• _The problem_: For each entry, repeat the text exactly and omit any picture it holds.

• _Records for this task_:
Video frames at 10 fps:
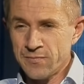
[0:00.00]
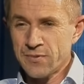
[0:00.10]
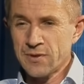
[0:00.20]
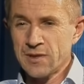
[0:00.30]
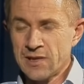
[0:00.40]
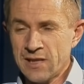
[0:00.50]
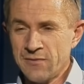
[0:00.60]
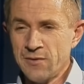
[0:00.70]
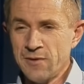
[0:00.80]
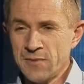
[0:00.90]
Yy,
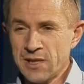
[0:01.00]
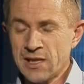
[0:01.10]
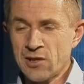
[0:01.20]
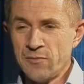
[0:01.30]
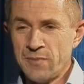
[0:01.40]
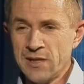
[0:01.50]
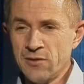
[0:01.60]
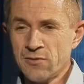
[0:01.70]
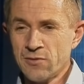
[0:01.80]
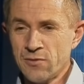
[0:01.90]
trafiłem na taką
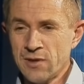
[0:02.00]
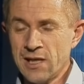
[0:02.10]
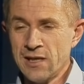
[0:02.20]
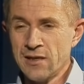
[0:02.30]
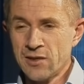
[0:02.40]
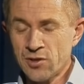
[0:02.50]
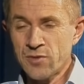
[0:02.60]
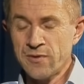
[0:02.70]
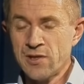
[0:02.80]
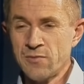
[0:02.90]
panią, która, ktoś
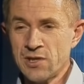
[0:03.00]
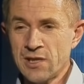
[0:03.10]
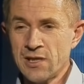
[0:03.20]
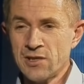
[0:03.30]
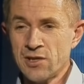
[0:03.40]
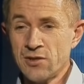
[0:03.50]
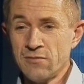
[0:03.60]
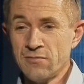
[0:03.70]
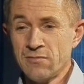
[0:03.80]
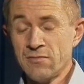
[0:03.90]
powiedział mi, że, że
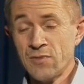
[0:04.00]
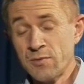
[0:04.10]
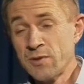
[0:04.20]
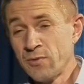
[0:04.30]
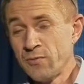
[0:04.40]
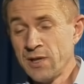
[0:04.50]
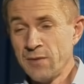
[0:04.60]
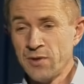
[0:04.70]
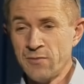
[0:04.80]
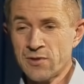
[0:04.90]
dobrze byłoby jej
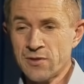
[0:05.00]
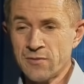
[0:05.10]
pomóc.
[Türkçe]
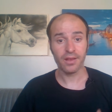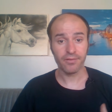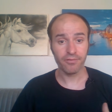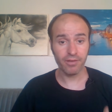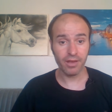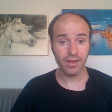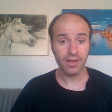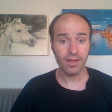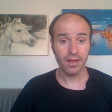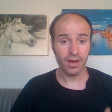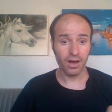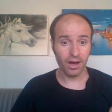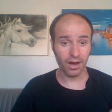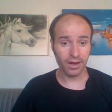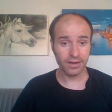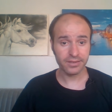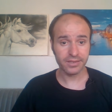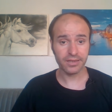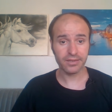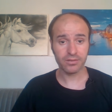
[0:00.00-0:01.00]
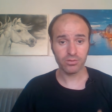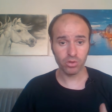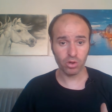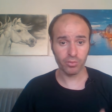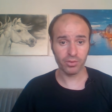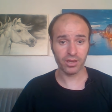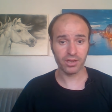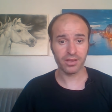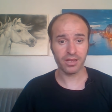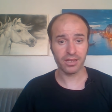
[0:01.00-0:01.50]
Ve artık
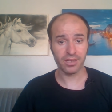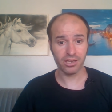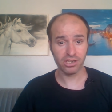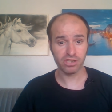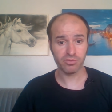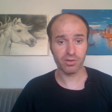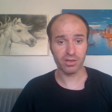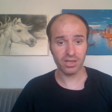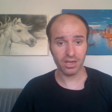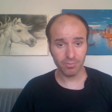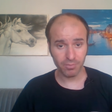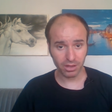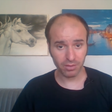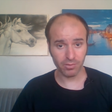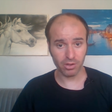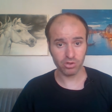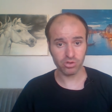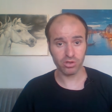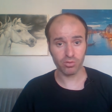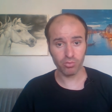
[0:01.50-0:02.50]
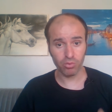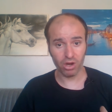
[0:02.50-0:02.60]
Dominik'te yarışmalar bitmek üzere.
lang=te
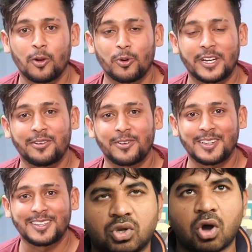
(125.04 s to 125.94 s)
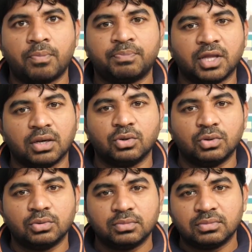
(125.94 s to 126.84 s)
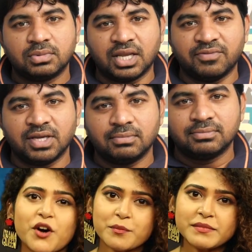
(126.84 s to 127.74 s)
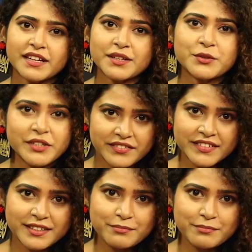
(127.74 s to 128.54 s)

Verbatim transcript: తెలుగు టీవీ టాప్ తెలుగు టీవీ టాప్ తెలుగు టీవీ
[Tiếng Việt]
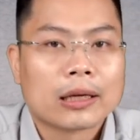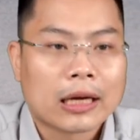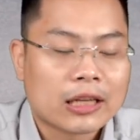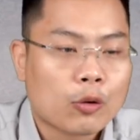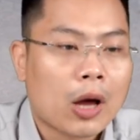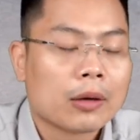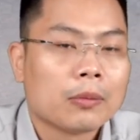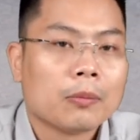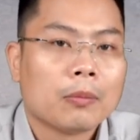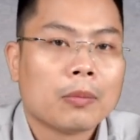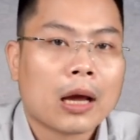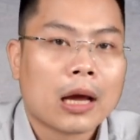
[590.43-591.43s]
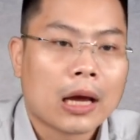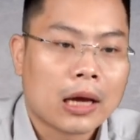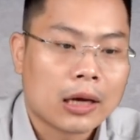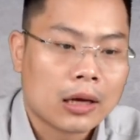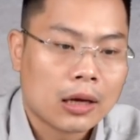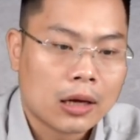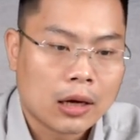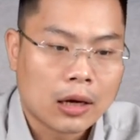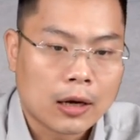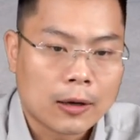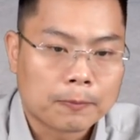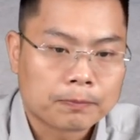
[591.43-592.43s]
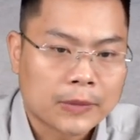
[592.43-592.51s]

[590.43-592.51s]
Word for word: cái giai đoạn mà à,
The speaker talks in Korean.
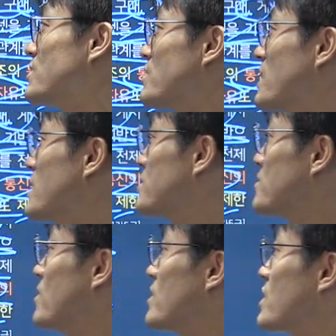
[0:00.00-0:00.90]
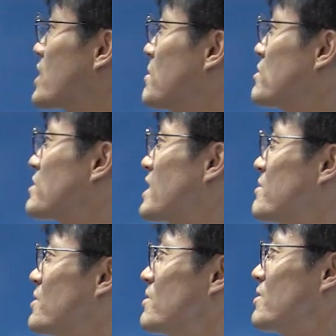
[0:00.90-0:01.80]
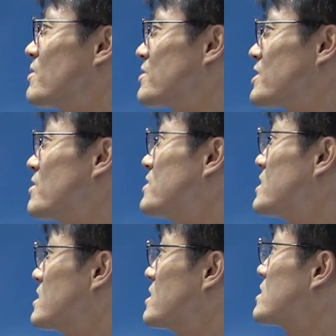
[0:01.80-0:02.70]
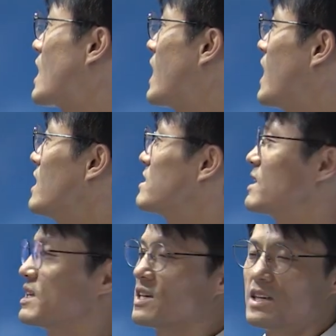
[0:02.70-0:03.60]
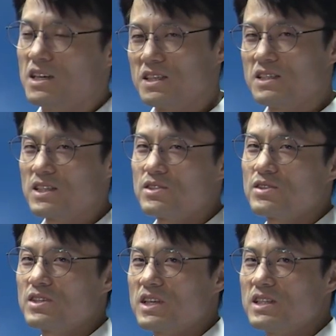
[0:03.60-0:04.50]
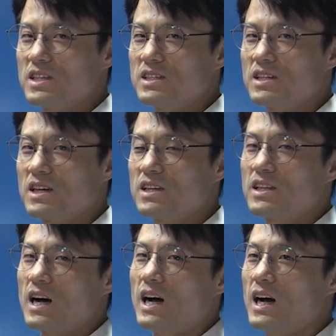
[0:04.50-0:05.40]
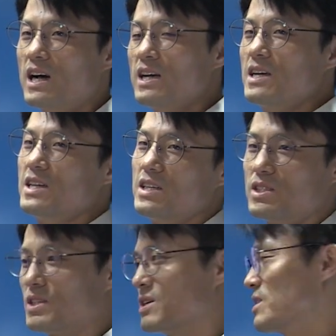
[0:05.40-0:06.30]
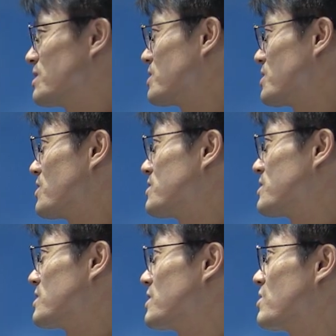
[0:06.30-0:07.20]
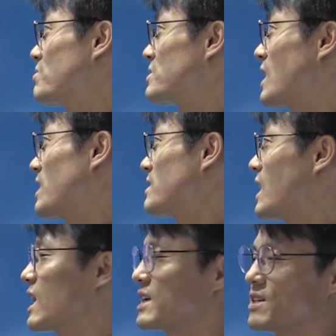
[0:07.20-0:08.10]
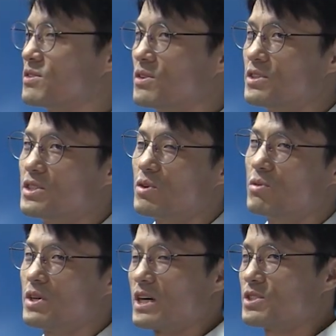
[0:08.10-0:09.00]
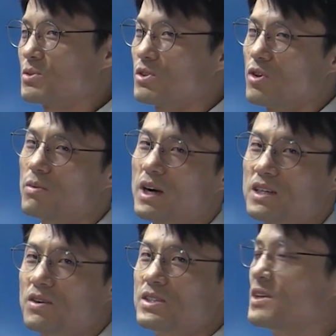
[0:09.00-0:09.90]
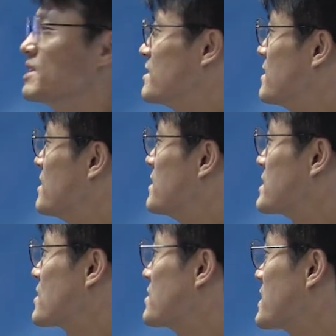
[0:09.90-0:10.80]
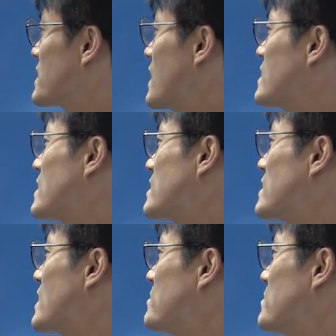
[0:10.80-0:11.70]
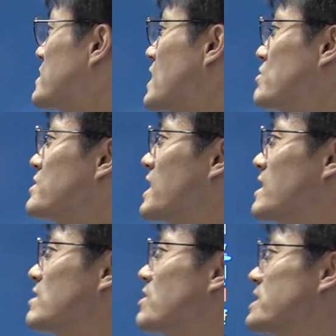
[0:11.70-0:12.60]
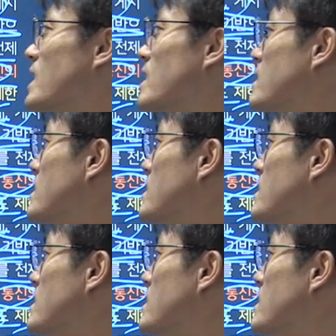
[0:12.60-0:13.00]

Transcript: 이런 게 그래서 이게 감청 당하면 어떻겠어? 다 이제 사정 내 세상활이 다 이제 예, 일로 다 알게 되는 거죠. 정보가 다 그쪽으로 넘어가는 거죠. 자, 그러니까 자, 사생활 비밀과 자유도 체현하는 것이다.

• _Answer below_:
Video frames at 10 fps:
[0:00.00]
[0:00.10]
[0:00.20]
[0:00.30]
[0:00.40]
[0:00.50]
[0:00.60]
[0:00.70]
[0:00.80]
[0:00.90]
Yy,
[0:01.00]
[0:01.10]
[0:01.20]
[0:01.30]
[0:01.40]
[0:01.50]
[0:01.60]
[0:01.70]
[0:01.80]
[0:01.90]
trafiłem na taką
[0:02.00]
[0:02.10]
[0:02.20]
[0:02.30]
[0:02.40]
[0:02.50]
[0:02.60]
[0:02.70]
[0:02.80]
[0:02.90]
panią, która, ktoś
[0:03.00]
[0:03.10]
[0:03.20]
[0:03.30]
[0:03.40]
[0:03.50]
[0:03.60]
[0:03.70]
[0:03.80]
[0:03.90]
powiedział mi, że, że
[0:04.00]
[0:04.10]
[0:04.20]
[0:04.30]
[0:04.40]
[0:04.50]
[0:04.60]
[0:04.70]
[0:04.80]
[0:04.90]
dobrze byłoby jej
[0:05.00]
[0:05.10]
pomóc.
[Türkçe]
[0:00.00-0:01.00]
[0:01.00-0:01.50]
Ve artık
[0:01.50-0:02.50]
[0:02.50-0:02.60]
Dominik'te yarışmalar bitmek üzere.
lang=te
(125.04 s to 125.94 s)
(125.94 s to 126.84 s)
(126.84 s to 127.74 s)
(127.74 s to 128.54 s)

Verbatim transcript: తెలుగు టీవీ టాప్ తెలుగు టీవీ టాప్ తెలుగు టీవీ
[Tiếng Việt]
[590.43-591.43s]
[591.43-592.43s]
[592.43-592.51s]

[590.43-592.51s]
Word for word: cái giai đoạn mà à,
The speaker talks in Korean.
[0:00.00-0:00.90]
[0:00.90-0:01.80]
[0:01.80-0:02.70]
[0:02.70-0:03.60]
[0:03.60-0:04.50]
[0:04.50-0:05.40]
[0:05.40-0:06.30]
[0:06.30-0:07.20]
[0:07.20-0:08.10]
[0:08.10-0:09.00]
[0:09.00-0:09.90]
[0:09.90-0:10.80]
[0:10.80-0:11.70]
[0:11.70-0:12.60]
[0:12.60-0:13.00]

Transcript: 이런 게 그래서 이게 감청 당하면 어떻겠어? 다 이제 사정 내 세상활이 다 이제 예, 일로 다 알게 되는 거죠. 정보가 다 그쪽으로 넘어가는 거죠. 자, 그러니까 자, 사생활 비밀과 자유도 체현하는 것이다.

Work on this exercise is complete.